The thyroid gland also secretes a hormone called calcitonin that is produced by the parafollicular cells (also called C cells) that stud the tissue between distinct follicles. Calcitonin is released in response to a rise in blood calcium levels. It appears to have a function in decreasing blood calcium concentrations by:

  • Inhibiting the activity of osteoclasts, bone cells that release calcium into the circulation by degrading bone matrix
  • Increasing osteoblastic activity
  • Decreasing calcium absorption in the intestines
  • Increasing calcium loss in the urine

However, these functions are usually not significant in maintaining calcium homeostasis, so the importance of calcitonin is not entirely understood.
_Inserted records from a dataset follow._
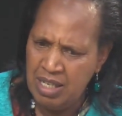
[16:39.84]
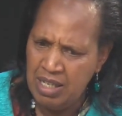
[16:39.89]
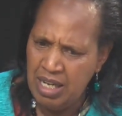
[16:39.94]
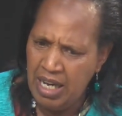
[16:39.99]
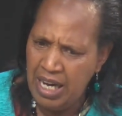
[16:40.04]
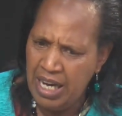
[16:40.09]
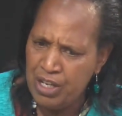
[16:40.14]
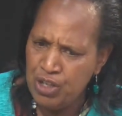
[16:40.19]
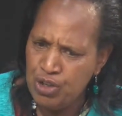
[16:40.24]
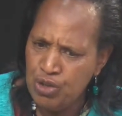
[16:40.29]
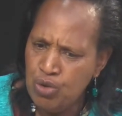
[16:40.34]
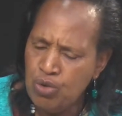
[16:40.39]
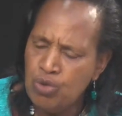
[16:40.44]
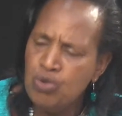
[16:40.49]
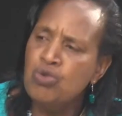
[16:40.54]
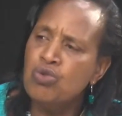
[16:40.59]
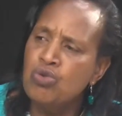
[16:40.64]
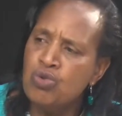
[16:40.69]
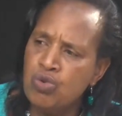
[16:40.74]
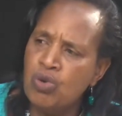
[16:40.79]
and
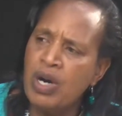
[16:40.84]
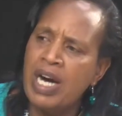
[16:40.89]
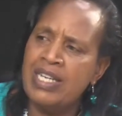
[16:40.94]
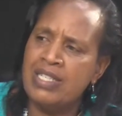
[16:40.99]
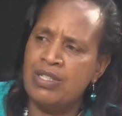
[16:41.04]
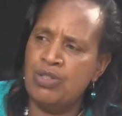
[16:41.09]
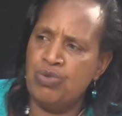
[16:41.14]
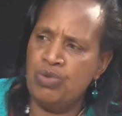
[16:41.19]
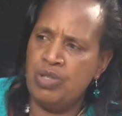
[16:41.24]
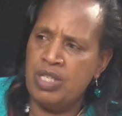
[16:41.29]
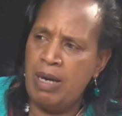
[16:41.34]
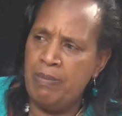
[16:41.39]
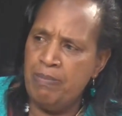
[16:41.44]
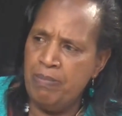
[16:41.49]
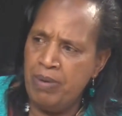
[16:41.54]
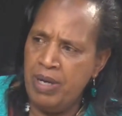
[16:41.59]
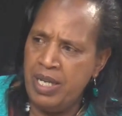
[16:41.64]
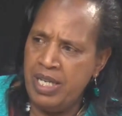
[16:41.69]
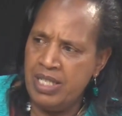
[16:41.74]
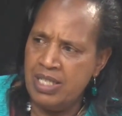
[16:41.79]
you took us to some
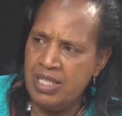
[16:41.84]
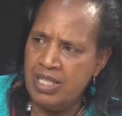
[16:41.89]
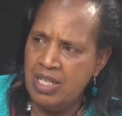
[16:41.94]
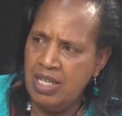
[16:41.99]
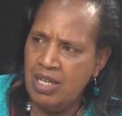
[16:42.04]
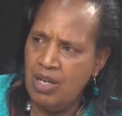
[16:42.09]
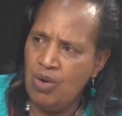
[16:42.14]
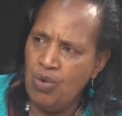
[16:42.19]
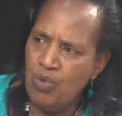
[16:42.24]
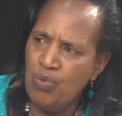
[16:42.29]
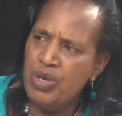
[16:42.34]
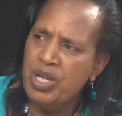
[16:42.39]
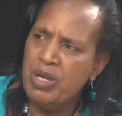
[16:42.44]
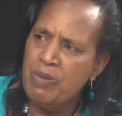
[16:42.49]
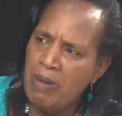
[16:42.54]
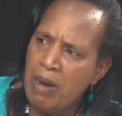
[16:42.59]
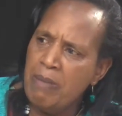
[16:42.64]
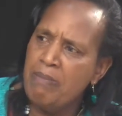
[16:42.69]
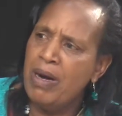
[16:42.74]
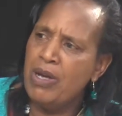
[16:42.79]
place. We
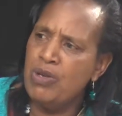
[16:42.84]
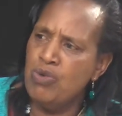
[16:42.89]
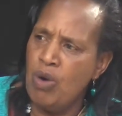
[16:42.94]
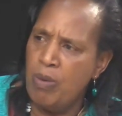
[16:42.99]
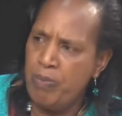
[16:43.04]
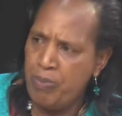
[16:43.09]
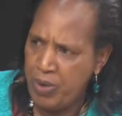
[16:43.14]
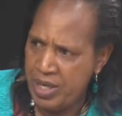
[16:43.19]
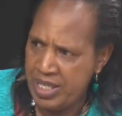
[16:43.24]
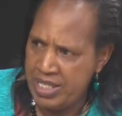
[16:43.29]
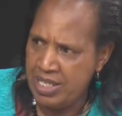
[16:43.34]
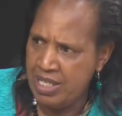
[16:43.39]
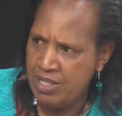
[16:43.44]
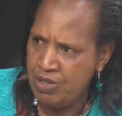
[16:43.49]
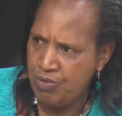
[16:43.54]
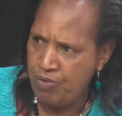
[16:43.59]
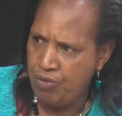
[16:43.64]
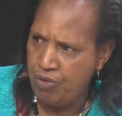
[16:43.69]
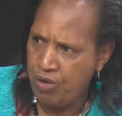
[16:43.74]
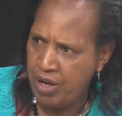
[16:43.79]
remember you are present
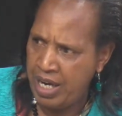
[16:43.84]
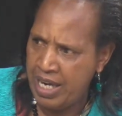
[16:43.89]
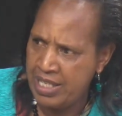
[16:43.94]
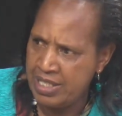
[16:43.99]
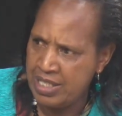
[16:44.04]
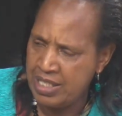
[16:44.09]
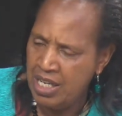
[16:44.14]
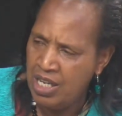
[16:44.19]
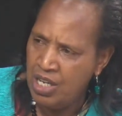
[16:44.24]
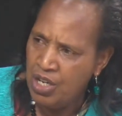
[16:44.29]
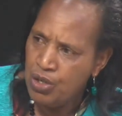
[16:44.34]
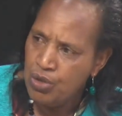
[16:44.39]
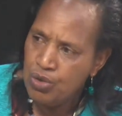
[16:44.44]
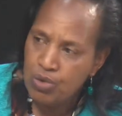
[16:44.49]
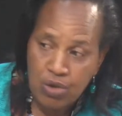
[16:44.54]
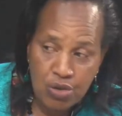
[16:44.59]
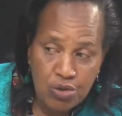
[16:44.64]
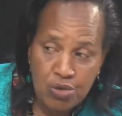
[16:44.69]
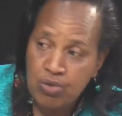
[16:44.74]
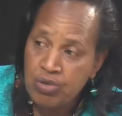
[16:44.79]
for us. You
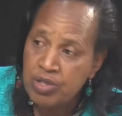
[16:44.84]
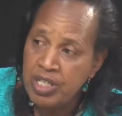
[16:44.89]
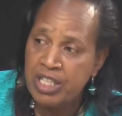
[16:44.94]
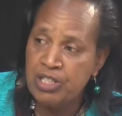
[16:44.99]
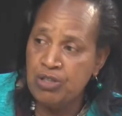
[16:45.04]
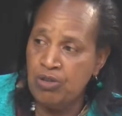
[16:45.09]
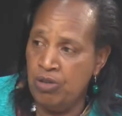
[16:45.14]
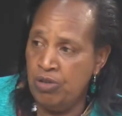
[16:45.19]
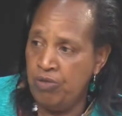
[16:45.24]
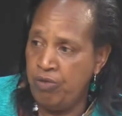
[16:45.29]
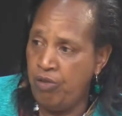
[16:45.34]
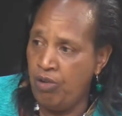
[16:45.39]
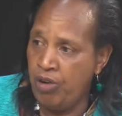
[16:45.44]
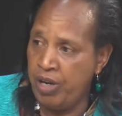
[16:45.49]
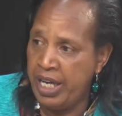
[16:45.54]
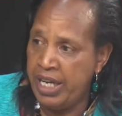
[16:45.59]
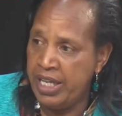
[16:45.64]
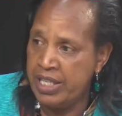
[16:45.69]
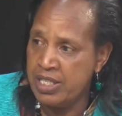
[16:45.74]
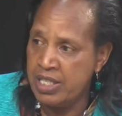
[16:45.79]
know, children don't
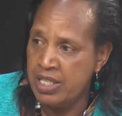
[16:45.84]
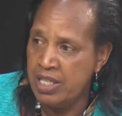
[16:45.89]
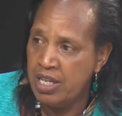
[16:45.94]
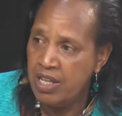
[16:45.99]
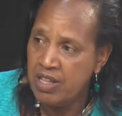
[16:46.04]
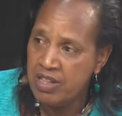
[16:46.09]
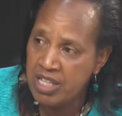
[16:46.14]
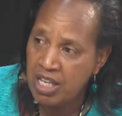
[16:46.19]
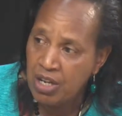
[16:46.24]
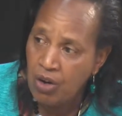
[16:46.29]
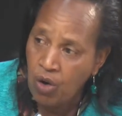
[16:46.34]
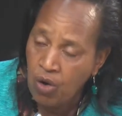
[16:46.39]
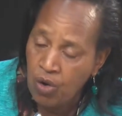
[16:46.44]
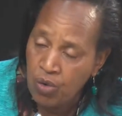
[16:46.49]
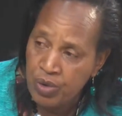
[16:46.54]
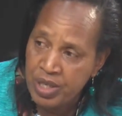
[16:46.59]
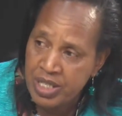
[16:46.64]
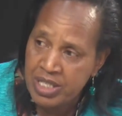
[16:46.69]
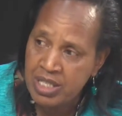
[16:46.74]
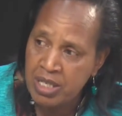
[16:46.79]
forget. They
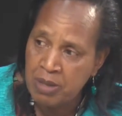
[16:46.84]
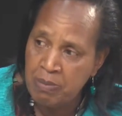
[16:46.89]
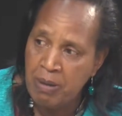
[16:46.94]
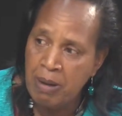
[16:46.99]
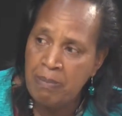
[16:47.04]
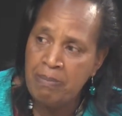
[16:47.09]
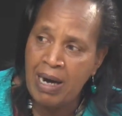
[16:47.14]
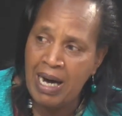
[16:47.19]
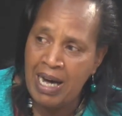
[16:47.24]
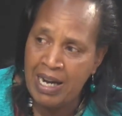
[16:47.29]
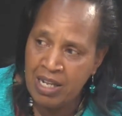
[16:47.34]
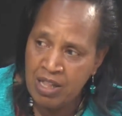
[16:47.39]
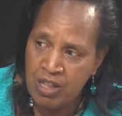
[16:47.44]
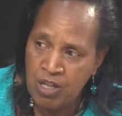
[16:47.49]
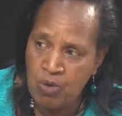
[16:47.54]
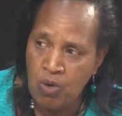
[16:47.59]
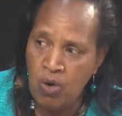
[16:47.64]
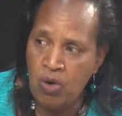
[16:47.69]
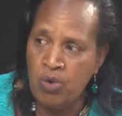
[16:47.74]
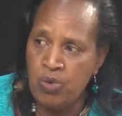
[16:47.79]
always remember and they
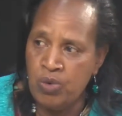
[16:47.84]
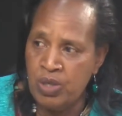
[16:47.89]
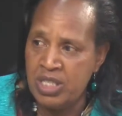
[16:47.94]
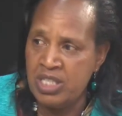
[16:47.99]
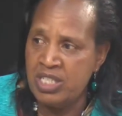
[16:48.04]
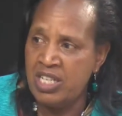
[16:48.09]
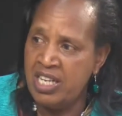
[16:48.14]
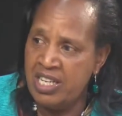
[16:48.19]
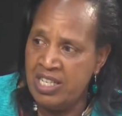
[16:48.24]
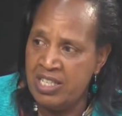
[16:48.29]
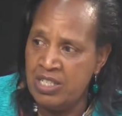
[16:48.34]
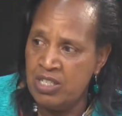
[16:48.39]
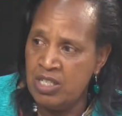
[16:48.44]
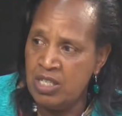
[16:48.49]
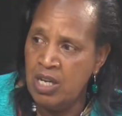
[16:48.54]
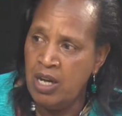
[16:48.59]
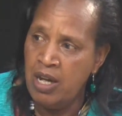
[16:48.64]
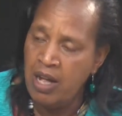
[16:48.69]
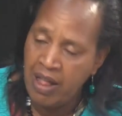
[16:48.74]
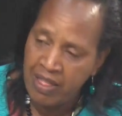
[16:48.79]
always cherish
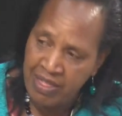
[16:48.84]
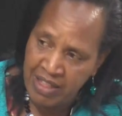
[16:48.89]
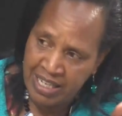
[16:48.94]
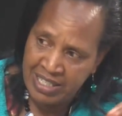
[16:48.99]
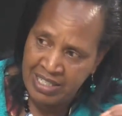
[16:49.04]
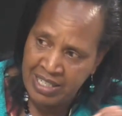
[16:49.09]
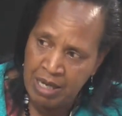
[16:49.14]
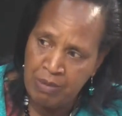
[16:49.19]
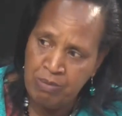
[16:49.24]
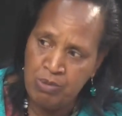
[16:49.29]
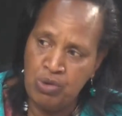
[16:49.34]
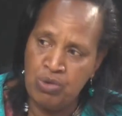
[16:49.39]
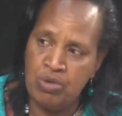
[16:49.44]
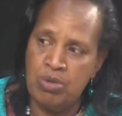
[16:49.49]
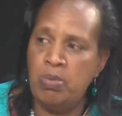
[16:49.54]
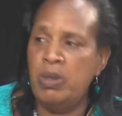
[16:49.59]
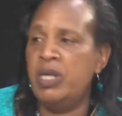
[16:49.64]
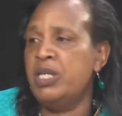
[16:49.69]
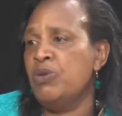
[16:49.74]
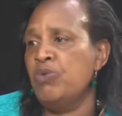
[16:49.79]
that time you
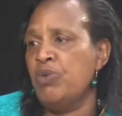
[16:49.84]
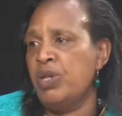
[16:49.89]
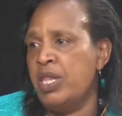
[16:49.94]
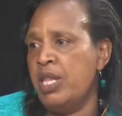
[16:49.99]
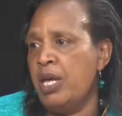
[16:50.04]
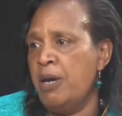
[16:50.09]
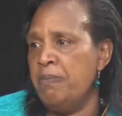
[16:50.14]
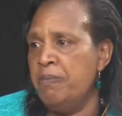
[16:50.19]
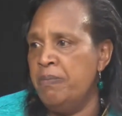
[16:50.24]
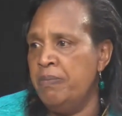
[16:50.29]
spent with them.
Pharmaceutical preparations of calcitonin are sometimes prescribed to reduce osteoclast activity in people with osteoporosis and to reduce the degradation of cartilage in people with osteoarthritis.

Thyroid Hormones
Associated hormones Chemical class Effect
Thyroxine (T4), triiodothyronine (T3) Amine Stimulate basal metabolic rate
Calcitonin Peptide Reduces blood Ca2+ levels

Of course, calcium is critical for many other biological processes. It is a second messenger in many signaling pathways, and is essential for muscle contraction, nerve impulse transmission, and blood clotting. Given these roles, it is not surprising that blood calcium levels are tightly regulated by the endocrine system. The organs involved in the regulation are the parathyroid glands.